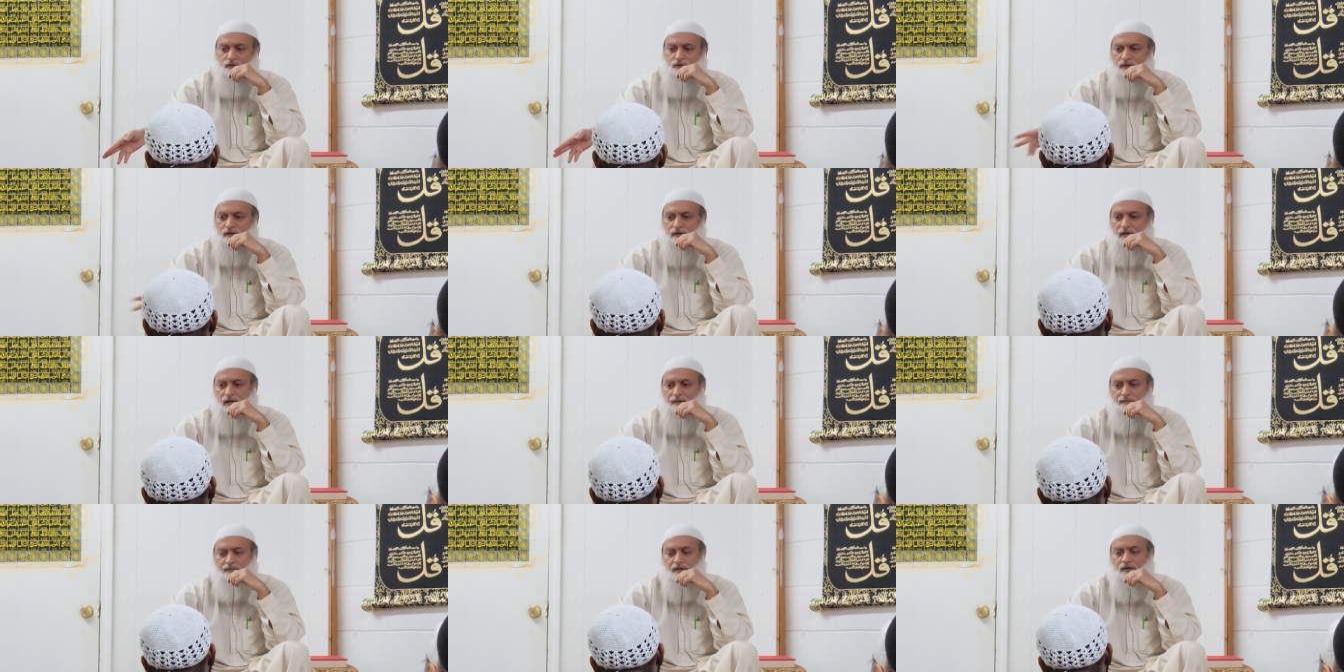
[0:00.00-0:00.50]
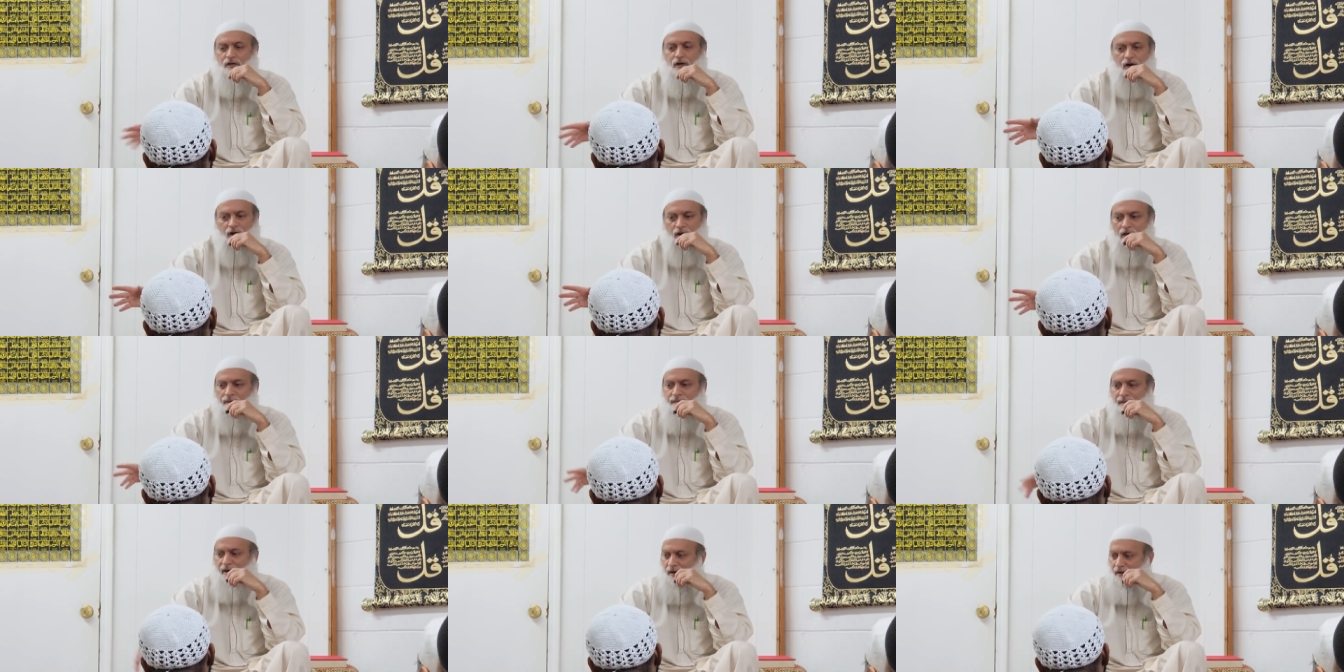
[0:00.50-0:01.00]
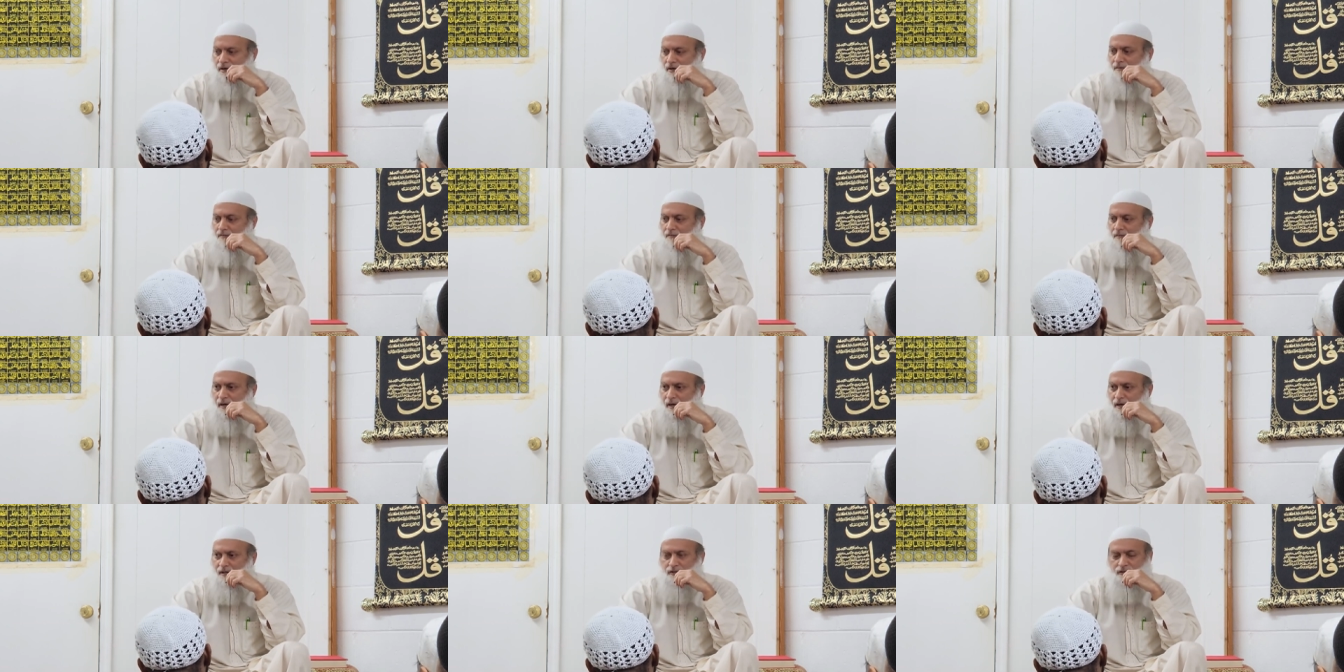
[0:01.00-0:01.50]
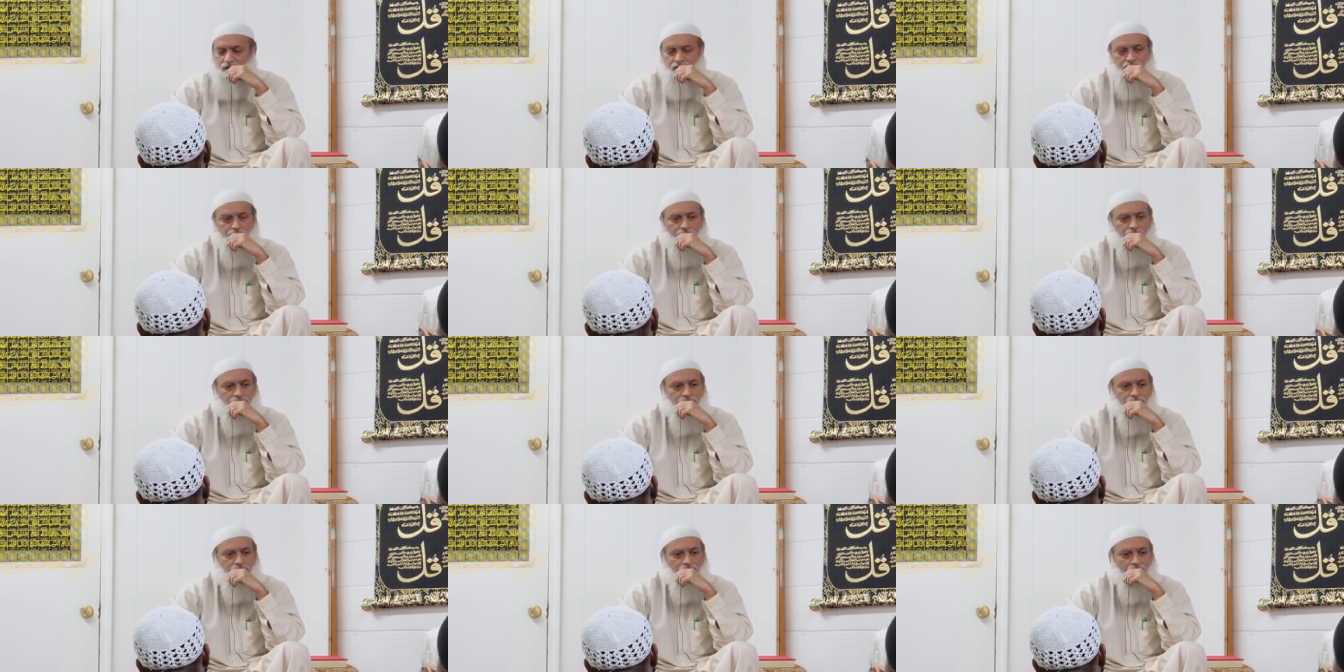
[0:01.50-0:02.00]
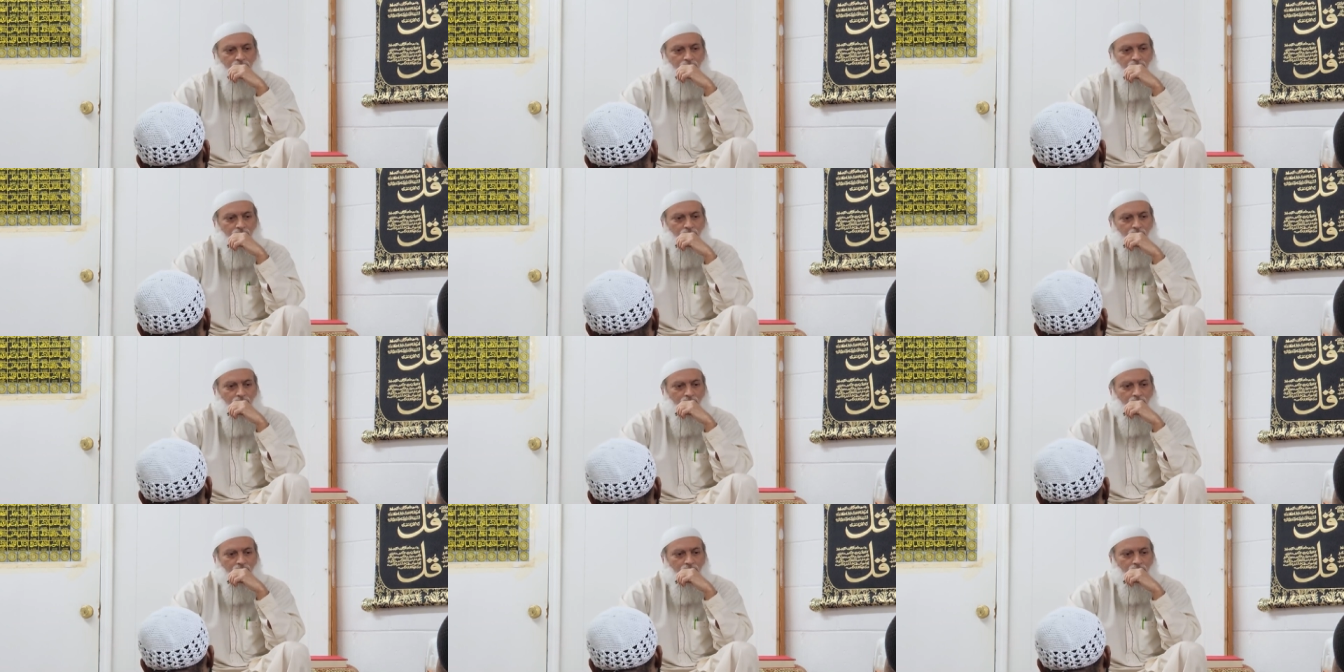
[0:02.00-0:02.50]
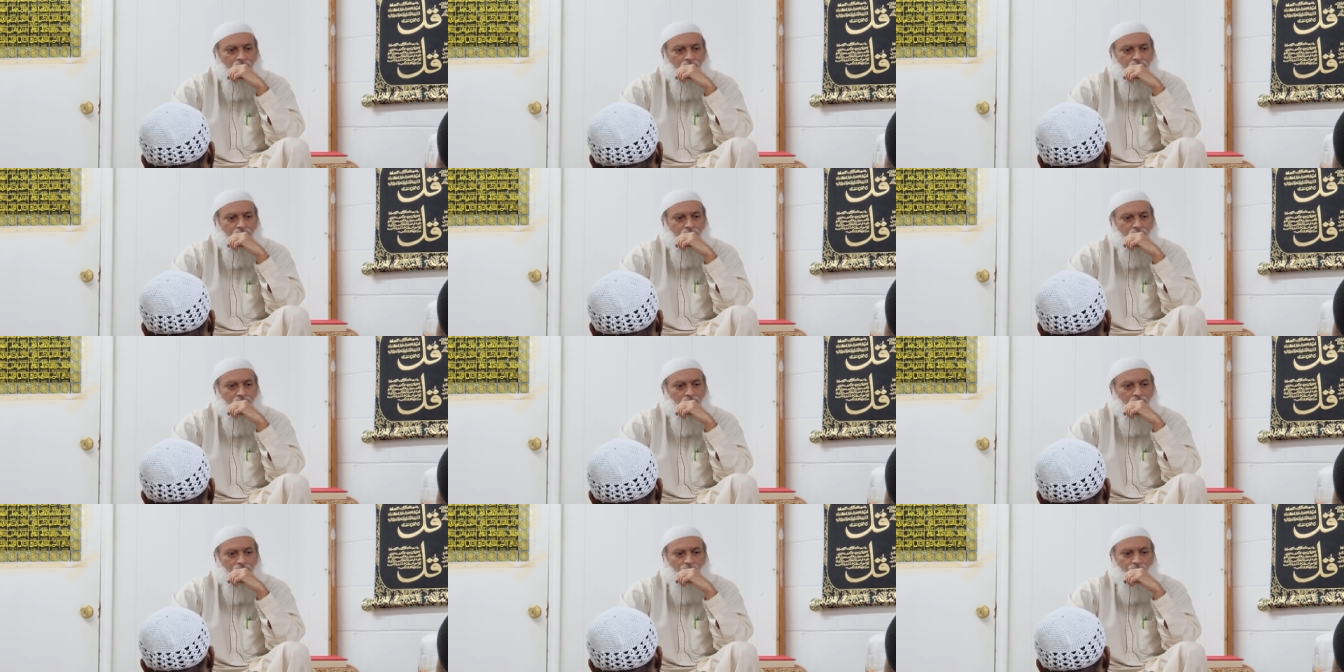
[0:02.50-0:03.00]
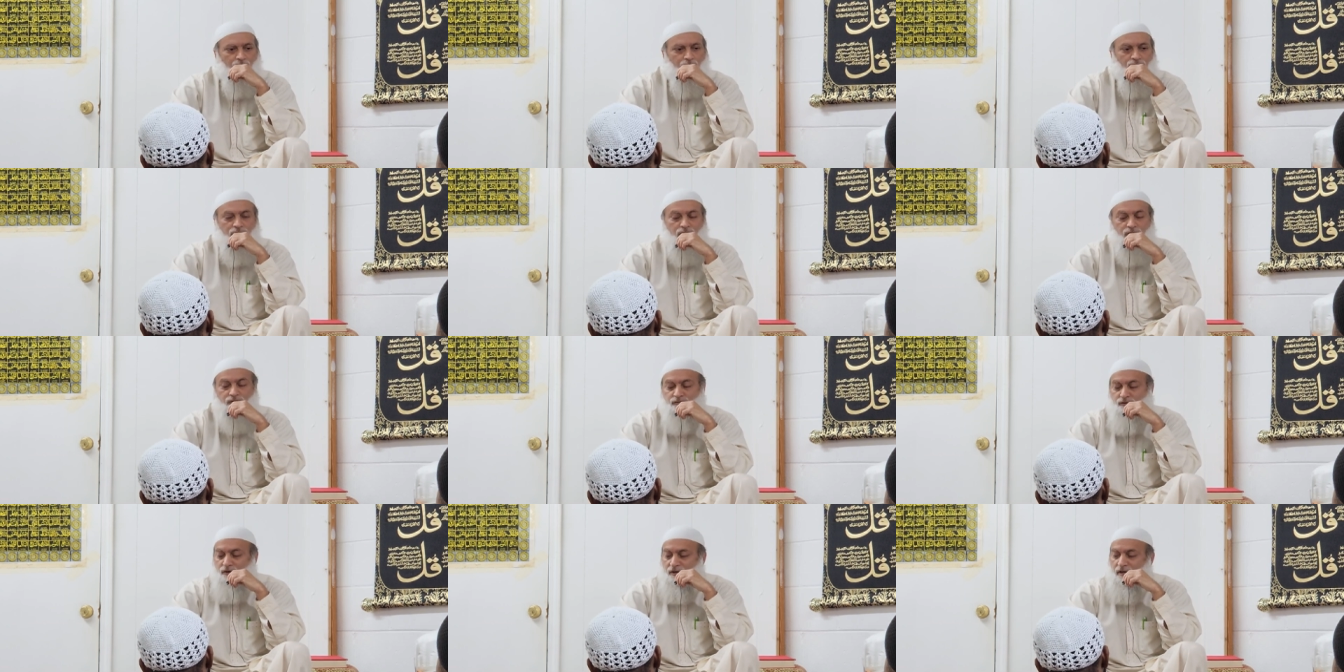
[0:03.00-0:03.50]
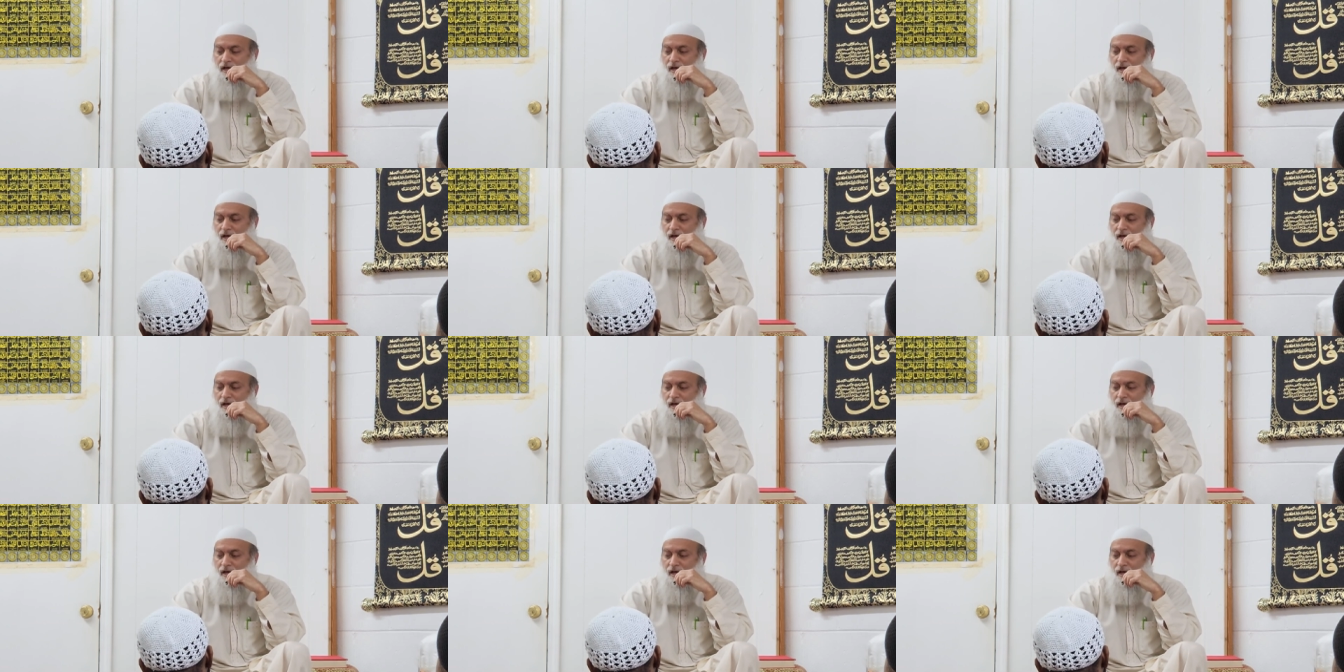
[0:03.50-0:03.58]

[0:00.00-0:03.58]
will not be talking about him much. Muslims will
****************
## Required action:
Retype all of the entries exactly as written, leaving out any images.

## Result of the task:
[0:00.00-0:00.50]
[0:00.50-0:01.00]
[0:01.00-0:01.50]
[0:01.50-0:02.00]
[0:02.00-0:02.50]
[0:02.50-0:03.00]
[0:03.00-0:03.50]
[0:03.50-0:03.58]

[0:00.00-0:03.58]
will not be talking about him much. Muslims will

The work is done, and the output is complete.